_Information:_

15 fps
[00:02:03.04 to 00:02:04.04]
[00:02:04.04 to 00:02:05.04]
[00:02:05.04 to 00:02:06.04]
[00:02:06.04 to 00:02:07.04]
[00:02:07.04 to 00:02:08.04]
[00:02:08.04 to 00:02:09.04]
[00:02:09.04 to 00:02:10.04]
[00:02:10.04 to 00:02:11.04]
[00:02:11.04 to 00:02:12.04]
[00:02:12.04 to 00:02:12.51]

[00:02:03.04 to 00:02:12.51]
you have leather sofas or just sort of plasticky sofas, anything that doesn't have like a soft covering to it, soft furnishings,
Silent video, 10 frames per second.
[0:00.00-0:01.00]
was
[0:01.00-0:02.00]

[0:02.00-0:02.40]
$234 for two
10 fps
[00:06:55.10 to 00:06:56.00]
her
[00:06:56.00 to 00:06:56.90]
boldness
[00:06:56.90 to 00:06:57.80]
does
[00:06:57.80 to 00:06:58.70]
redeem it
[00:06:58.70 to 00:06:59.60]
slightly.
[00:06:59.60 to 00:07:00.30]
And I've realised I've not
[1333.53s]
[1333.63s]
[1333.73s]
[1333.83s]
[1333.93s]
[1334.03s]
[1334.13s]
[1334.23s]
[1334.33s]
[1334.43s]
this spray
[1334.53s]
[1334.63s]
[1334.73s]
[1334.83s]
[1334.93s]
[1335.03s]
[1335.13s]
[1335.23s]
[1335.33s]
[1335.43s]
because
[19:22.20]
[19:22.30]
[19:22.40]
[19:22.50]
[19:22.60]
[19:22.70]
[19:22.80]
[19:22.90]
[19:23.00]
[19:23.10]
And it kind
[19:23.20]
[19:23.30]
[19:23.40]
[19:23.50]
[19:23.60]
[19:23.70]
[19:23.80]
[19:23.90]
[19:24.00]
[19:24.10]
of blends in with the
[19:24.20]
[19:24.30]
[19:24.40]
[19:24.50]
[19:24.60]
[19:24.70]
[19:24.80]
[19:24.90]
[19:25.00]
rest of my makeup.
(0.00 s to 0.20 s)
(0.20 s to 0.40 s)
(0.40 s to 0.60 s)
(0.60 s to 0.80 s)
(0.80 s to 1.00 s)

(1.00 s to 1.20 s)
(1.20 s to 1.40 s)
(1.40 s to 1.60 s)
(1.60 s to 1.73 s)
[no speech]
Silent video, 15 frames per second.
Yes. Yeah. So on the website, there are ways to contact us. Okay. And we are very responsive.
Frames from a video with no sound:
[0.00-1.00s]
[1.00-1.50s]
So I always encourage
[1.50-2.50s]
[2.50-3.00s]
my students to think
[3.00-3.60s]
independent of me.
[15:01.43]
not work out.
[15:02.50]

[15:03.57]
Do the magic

_Your instructions:_
Your task is to set down only the lines that run from the opening of the listing to the line with "[00:02:11.04 to 00:02:12.04]", both ends included, each unchanged.

_Written reply:_
15 fps
[00:02:03.04 to 00:02:04.04]
[00:02:04.04 to 00:02:05.04]
[00:02:05.04 to 00:02:06.04]
[00:02:06.04 to 00:02:07.04]
[00:02:07.04 to 00:02:08.04]
[00:02:08.04 to 00:02:09.04]
[00:02:09.04 to 00:02:10.04]
[00:02:10.04 to 00:02:11.04]
[00:02:11.04 to 00:02:12.04]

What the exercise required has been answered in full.